Hmmm… I don’t know that I can talk about what I am doing. Maybe just that I work with a little (so far non-profit) group that tries to unravel all the secrets of Walt Disney’s Hyperion Avenue studio. Anyone with special interesting info on this is very welcome to contact me! Of course I need to also mention that my animation history blog is something I have spent a lot of time on. There aren’t many places where you can read for many Disney features who animated what based on original documents, or how the short films were timed to a musical beat. I explain it all and more on http://afilmla.blogspot.com.

Any unusual talents or hobbies like tying a cherry stem with your tongue or metallurgy?
Well, now you mention it, I can tie a knot in a cherry stem with my tongue. I thought everyone could! Besides that, my hobby is animation history, and next to that I am much to interested for my own good in diverse things in Science and Art. I enjoy free lectures from YouTube, which have given me more insight in cosmology, the genome and cheese making than I would ever have dreamt of 15 years ago. Not that I want to make my own cheese, of course…

Is there any advice you can give for an aspiring animation student or artist trying to break into the business?
Yes! Get out as soon as you can and then stay out! Well, maybe that’s a bit much… It depends largely on whose business they are trying to break into. There are a few things that are really good to know. First: learn to draw. Draw three-dimensionally. Know where every part of your drawing is, also the parts you can’t normally see. Whatever you will be doing, being able to draw will come in handy.

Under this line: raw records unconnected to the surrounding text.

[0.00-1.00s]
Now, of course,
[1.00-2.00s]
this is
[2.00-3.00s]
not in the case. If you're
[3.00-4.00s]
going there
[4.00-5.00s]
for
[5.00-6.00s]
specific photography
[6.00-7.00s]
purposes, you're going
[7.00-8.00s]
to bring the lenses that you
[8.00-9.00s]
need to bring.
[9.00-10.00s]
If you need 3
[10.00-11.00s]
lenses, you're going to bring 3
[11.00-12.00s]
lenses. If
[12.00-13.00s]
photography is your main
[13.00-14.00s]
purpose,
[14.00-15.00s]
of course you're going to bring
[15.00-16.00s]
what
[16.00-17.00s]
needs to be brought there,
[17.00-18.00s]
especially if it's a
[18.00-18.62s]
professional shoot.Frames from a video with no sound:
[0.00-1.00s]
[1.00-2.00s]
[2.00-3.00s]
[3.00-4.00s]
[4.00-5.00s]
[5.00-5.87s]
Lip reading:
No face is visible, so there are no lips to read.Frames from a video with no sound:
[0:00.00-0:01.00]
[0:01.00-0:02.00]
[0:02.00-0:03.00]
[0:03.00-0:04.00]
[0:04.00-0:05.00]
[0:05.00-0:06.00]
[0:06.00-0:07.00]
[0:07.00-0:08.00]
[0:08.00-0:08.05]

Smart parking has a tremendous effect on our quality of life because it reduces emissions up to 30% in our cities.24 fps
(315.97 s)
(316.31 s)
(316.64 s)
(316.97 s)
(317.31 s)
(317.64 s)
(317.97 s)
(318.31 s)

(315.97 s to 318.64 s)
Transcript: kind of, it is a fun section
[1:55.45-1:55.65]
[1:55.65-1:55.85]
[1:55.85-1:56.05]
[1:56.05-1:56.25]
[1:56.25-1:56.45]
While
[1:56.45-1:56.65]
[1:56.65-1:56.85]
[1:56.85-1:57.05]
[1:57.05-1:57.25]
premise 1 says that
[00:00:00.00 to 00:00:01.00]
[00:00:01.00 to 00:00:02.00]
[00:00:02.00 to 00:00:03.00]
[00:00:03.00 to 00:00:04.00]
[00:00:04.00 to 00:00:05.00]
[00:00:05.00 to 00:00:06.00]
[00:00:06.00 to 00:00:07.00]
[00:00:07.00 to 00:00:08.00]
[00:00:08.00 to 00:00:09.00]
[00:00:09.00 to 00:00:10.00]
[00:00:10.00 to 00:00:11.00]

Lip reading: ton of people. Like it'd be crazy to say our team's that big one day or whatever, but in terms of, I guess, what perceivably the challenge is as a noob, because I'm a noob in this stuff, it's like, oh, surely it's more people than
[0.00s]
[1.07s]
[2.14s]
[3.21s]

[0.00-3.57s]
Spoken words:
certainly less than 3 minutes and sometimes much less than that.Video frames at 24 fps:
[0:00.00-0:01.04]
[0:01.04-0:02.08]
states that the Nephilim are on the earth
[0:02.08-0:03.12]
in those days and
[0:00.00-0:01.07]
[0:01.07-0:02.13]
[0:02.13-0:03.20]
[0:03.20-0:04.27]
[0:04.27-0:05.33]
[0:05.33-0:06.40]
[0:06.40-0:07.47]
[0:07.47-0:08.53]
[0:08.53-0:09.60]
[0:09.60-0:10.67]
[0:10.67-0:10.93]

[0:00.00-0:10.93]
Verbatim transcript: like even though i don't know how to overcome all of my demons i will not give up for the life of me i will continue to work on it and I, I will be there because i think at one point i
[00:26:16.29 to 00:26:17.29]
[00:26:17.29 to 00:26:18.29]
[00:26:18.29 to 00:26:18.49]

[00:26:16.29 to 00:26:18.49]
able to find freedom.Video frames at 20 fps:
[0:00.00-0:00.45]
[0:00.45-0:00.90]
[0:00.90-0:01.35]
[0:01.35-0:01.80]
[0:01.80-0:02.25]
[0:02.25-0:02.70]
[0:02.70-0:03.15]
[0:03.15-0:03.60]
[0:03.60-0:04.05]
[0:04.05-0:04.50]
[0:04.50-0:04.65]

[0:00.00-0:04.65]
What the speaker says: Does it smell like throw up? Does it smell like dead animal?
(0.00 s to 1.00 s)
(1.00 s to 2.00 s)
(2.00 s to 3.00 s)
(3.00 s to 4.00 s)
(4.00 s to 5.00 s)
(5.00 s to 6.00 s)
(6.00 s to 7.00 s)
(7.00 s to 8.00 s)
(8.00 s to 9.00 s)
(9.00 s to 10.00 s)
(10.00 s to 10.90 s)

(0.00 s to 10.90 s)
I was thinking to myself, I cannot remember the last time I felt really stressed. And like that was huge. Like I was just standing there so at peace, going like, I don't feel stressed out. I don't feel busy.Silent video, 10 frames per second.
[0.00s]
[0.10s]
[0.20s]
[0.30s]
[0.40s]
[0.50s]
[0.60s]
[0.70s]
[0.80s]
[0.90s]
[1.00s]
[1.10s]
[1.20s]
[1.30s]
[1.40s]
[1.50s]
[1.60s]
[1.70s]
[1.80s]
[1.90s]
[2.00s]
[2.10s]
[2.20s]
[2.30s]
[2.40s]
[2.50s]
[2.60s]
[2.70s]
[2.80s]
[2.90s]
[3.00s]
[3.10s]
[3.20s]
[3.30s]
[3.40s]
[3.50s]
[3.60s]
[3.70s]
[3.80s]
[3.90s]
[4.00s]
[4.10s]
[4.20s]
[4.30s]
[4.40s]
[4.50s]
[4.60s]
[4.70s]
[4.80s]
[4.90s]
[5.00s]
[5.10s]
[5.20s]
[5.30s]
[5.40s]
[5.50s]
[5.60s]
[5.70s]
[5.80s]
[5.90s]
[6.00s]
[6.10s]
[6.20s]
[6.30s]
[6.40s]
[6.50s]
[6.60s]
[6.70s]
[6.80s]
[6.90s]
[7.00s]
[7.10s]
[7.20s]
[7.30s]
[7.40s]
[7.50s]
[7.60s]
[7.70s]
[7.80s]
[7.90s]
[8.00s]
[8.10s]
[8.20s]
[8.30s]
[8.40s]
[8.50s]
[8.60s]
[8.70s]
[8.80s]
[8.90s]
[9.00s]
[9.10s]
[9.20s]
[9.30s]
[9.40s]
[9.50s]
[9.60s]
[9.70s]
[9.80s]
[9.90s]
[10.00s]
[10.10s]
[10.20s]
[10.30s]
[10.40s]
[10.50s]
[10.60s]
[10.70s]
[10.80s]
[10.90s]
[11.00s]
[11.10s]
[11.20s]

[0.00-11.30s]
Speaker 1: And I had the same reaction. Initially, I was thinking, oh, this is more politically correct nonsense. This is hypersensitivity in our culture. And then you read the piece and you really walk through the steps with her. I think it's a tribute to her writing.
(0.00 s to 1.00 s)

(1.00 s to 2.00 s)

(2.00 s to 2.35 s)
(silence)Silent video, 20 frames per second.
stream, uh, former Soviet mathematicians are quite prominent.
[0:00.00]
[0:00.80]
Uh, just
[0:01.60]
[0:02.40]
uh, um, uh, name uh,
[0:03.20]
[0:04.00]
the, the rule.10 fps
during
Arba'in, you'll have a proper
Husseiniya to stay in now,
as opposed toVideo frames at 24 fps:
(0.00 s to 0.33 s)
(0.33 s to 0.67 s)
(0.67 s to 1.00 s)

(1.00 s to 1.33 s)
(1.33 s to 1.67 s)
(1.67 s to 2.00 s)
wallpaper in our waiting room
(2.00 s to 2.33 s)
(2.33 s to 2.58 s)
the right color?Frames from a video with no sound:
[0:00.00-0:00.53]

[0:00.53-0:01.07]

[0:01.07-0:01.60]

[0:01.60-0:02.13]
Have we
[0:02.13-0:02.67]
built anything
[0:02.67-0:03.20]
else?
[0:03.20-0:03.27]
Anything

Then, learn about entertainment. Don’t be satisfied with flying logos (as we used to call ‘em). Get some fun in there! Tell a story! Get the audience involved. The number one book to get is still Frank Thomas and Ollie Johnston’s Disney Animation: The illusion of Life. Read it and understand it. Never be satisfied by “good enough,” it’s not good enough. Study everything, and question everything. Why are things the way they are? And, of course, never give up. As Woolie Reitherman wrote in my autograph book in 1978: Best of luck and Most important: Believe in yourself!